By “Streiff” at Red State
What we think is unusual or touching says a lot about us as a society. Sometimes the item of attention must be taken in context to fully appreciate it.
A few weeks ago, the media were abuzz with the obviously mentally unbalanced Bruce Jenner’s journey from man to mutilated-man. In a previous, more rational era, Jenner would have found gainful employment in carnival sideshow and that would have been the last we would have seen or heard of him. Now, in these immoral times which are striving to bill themselves as merely amoral, Jenner was billed as some kind of a turning point for society… in a way other than proving there is literally no level below which deviancy can’t be defined.

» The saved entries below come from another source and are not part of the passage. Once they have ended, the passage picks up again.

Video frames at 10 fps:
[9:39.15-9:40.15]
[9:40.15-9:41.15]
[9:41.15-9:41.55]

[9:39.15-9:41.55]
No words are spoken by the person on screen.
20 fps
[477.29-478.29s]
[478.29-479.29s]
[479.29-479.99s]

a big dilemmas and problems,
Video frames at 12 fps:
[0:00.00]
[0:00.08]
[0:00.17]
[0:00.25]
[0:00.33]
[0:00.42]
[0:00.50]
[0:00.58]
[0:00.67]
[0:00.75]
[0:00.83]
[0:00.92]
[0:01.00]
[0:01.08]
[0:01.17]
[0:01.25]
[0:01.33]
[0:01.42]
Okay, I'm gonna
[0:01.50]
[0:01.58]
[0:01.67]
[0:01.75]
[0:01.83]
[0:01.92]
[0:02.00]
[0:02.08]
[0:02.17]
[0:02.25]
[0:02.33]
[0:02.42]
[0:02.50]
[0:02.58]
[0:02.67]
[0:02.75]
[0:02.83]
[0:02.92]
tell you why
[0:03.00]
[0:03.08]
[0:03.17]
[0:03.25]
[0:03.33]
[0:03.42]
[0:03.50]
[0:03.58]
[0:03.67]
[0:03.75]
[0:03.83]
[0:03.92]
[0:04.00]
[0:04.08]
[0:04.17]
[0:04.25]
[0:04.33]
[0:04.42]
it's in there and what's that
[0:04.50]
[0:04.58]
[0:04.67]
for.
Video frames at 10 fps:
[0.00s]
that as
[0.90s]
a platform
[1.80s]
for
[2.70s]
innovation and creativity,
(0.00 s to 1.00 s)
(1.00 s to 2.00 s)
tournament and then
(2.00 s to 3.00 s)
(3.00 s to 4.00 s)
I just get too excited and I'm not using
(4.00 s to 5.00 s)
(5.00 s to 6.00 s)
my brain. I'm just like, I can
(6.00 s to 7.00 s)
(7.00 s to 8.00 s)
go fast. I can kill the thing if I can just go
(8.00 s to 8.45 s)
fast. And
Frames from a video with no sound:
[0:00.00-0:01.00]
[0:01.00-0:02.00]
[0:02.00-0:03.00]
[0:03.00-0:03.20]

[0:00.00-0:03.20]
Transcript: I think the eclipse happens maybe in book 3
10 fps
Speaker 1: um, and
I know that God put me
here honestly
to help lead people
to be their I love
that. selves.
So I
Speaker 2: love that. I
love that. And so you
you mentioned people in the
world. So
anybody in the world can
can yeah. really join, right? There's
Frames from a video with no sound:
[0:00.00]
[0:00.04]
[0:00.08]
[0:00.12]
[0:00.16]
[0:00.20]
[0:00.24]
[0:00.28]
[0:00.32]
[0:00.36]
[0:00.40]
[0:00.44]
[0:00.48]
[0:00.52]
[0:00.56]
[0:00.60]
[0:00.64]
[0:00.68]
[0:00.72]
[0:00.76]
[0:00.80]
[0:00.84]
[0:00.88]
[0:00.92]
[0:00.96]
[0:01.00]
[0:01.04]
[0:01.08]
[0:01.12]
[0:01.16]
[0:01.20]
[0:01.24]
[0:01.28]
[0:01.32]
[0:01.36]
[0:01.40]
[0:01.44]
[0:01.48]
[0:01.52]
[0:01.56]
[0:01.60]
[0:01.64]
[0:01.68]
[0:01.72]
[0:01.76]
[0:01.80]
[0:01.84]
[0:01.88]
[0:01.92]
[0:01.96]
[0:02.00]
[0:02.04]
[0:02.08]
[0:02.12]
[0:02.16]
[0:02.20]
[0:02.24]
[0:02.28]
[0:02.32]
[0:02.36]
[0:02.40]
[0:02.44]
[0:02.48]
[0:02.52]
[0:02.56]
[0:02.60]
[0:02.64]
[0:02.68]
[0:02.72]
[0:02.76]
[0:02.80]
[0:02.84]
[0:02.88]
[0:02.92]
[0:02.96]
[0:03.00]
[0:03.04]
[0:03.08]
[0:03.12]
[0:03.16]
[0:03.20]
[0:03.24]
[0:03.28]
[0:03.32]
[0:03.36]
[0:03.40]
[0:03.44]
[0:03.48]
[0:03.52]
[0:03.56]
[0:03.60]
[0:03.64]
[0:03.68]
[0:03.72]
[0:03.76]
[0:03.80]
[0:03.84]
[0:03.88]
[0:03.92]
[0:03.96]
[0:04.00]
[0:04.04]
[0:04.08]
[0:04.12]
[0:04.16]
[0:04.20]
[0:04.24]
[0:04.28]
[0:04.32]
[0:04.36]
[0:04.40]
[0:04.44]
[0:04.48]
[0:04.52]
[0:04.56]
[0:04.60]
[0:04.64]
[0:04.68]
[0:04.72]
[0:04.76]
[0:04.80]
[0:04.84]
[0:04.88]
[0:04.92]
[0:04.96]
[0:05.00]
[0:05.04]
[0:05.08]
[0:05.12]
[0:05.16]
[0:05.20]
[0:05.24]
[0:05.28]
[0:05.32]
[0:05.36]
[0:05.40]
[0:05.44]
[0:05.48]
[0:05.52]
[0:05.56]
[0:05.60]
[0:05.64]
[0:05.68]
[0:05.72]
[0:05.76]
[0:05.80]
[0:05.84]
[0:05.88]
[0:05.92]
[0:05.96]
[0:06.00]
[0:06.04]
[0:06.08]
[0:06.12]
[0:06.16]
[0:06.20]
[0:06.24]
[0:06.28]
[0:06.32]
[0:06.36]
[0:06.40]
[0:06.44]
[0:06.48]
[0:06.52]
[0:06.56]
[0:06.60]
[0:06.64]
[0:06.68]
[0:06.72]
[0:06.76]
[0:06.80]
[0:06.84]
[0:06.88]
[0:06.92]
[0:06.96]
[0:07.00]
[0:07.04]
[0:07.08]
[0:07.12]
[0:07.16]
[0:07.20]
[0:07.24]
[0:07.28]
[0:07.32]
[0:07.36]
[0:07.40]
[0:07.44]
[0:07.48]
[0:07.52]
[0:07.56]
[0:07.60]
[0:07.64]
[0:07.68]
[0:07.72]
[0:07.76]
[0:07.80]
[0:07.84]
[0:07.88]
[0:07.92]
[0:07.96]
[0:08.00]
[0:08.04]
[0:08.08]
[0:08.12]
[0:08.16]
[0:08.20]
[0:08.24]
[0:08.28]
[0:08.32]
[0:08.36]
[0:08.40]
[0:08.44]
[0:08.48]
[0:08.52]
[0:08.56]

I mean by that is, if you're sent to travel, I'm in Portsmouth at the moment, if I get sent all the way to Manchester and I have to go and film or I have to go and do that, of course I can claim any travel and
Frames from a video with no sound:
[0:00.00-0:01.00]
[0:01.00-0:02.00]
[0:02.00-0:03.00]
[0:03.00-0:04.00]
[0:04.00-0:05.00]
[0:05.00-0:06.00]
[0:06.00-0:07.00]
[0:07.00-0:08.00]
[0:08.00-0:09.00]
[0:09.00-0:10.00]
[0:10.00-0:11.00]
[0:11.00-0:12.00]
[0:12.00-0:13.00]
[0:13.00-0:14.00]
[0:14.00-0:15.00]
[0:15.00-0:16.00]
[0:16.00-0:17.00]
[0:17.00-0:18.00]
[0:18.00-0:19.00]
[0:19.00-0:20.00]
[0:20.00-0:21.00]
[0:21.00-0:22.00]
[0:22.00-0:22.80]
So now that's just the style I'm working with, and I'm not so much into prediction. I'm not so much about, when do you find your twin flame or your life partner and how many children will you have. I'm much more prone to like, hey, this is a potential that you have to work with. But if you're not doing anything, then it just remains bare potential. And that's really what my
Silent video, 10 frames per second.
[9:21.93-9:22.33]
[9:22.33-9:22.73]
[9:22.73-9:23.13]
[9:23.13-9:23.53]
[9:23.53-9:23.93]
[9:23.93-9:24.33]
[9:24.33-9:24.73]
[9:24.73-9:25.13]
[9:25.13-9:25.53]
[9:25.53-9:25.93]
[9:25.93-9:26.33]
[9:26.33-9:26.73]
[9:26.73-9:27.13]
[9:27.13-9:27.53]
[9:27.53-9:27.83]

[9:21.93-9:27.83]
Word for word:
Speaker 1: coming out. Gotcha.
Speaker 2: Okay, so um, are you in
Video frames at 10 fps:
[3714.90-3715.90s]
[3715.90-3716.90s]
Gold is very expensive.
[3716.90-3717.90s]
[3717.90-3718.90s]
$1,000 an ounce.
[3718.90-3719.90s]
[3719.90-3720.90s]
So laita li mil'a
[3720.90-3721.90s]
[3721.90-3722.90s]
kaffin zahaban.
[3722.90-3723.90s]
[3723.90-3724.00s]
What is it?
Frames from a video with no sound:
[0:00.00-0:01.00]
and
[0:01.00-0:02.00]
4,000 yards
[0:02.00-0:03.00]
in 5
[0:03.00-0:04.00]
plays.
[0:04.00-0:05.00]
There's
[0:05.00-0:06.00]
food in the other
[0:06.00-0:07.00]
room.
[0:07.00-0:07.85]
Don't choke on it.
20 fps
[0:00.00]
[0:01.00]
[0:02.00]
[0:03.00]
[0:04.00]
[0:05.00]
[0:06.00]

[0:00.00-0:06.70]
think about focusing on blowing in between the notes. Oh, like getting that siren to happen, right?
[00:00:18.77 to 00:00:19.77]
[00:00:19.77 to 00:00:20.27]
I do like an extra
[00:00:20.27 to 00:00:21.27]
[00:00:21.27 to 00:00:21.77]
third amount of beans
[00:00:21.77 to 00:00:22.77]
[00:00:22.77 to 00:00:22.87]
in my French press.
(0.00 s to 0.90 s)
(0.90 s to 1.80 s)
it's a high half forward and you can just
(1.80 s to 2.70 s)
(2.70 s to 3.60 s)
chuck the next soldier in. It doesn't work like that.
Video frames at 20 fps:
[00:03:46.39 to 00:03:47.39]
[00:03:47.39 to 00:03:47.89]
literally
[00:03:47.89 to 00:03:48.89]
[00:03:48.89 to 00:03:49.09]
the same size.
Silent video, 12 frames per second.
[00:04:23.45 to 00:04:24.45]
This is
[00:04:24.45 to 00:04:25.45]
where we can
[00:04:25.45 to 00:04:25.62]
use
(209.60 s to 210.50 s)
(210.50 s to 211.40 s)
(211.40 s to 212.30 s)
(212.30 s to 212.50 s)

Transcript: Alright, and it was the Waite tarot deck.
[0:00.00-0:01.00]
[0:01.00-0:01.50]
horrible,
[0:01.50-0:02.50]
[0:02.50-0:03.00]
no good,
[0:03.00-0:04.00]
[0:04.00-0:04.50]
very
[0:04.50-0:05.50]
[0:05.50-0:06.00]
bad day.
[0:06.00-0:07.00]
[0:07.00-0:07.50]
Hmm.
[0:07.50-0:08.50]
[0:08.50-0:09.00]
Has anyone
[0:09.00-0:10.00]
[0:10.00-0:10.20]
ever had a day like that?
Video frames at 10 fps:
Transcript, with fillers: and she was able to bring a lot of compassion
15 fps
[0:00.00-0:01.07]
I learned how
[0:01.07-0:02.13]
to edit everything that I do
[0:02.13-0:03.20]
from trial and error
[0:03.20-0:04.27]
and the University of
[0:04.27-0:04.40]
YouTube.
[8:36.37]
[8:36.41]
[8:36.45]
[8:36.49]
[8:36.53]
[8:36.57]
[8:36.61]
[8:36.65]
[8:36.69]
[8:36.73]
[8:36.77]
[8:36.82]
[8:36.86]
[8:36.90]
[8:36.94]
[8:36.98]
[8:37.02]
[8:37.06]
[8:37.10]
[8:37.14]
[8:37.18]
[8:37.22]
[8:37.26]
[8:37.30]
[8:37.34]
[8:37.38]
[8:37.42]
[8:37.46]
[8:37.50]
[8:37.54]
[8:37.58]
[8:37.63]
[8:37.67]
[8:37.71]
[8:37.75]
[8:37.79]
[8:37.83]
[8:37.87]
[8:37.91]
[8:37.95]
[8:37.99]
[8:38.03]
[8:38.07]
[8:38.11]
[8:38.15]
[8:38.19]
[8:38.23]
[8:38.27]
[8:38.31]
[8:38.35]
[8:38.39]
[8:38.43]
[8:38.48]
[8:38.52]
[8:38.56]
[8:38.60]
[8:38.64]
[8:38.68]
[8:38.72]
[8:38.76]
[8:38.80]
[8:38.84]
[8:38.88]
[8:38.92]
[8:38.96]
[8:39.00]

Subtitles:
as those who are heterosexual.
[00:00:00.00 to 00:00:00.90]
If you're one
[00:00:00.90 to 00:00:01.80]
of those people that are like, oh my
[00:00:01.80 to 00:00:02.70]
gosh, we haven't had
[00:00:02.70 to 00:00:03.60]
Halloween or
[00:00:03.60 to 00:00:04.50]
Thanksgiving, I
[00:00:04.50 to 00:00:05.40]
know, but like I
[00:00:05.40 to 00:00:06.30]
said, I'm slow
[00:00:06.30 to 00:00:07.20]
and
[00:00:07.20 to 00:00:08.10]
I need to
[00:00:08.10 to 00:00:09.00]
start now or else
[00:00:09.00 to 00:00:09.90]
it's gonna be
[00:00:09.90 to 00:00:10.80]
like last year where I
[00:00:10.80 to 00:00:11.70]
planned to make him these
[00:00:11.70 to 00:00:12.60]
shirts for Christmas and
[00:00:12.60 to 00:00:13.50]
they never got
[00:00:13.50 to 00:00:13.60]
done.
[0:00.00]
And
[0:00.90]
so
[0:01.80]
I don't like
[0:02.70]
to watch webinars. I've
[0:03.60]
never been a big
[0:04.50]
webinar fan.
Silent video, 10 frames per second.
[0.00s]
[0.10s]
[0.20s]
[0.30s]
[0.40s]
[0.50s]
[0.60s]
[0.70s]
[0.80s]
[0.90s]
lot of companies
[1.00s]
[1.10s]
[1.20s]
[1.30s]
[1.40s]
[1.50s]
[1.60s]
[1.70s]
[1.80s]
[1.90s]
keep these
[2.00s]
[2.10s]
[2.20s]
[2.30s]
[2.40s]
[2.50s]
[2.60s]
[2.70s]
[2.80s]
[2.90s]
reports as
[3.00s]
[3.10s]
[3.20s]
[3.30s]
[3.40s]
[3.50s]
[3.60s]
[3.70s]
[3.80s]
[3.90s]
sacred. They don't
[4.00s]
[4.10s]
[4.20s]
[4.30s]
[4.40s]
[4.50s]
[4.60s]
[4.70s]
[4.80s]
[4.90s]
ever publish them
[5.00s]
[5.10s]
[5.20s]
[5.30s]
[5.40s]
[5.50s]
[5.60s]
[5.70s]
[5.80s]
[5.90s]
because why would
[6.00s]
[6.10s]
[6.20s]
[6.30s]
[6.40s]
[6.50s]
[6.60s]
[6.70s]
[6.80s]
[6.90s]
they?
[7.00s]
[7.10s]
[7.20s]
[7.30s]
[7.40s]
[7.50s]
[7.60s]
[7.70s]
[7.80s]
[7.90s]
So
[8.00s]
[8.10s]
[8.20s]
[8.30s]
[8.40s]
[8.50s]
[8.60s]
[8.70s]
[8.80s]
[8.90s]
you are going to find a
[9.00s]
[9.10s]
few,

Today there is another story and image that has acquired “viral” status.
U.S. Marine Cpl. Caleb Earwood wanted to pray with his bride Maggie before their ceremony in Asheville, North Carolina, on Saturday. So with the help of their family and wedding photographer Dwayne Schmidt, Caleb was guided to the cabin where Maggie was getting ready for the service, where the couple joined hands around a corner so as not to break tradition and see each other before the altar.
“They hid me in a room and he stepped up on the stairwell and he stuck his hand out and I grabbed his hand,” Maggie Earwood told ABC News today.
“As soon as their hands touched he started getting emotional,” Schmidt told ABC News.
“The whole room was full of emotion,” Schmidt said. “I tried not to cry and focus on what I was doing.”
The resulting image shows the couple turned away from each other, their hands joined, as Caleb prays out loud and Maggie tries to hold back her tears. Caleb prayed for their marriage, asking that their union be strong enough to serve as an example for all young couples, Schmidt said.
What does it say about us that a picture of a young Marine and his bride praying together has become a sensation that has resulted in newspaper and television interviews on at least two continents? Shouldn’t this be the norm? Isn’t this what marriage is about (Anthony Kennedy, the staff of National Review and the battalion of alleged conservatives who signed the amicus brief in favor of destroying marriage don’t have to answer this)? One man and one woman, joined together before God, aspiring to be a role model to future generations on the goodness that is marriage? Does this reflect a longing in our national consciousness for a return to what our hearts and, if we are honest, our minds know is the right order of things? Or are Corporal and Maggie Earwood a sideshow attraction is a world gone totally insane?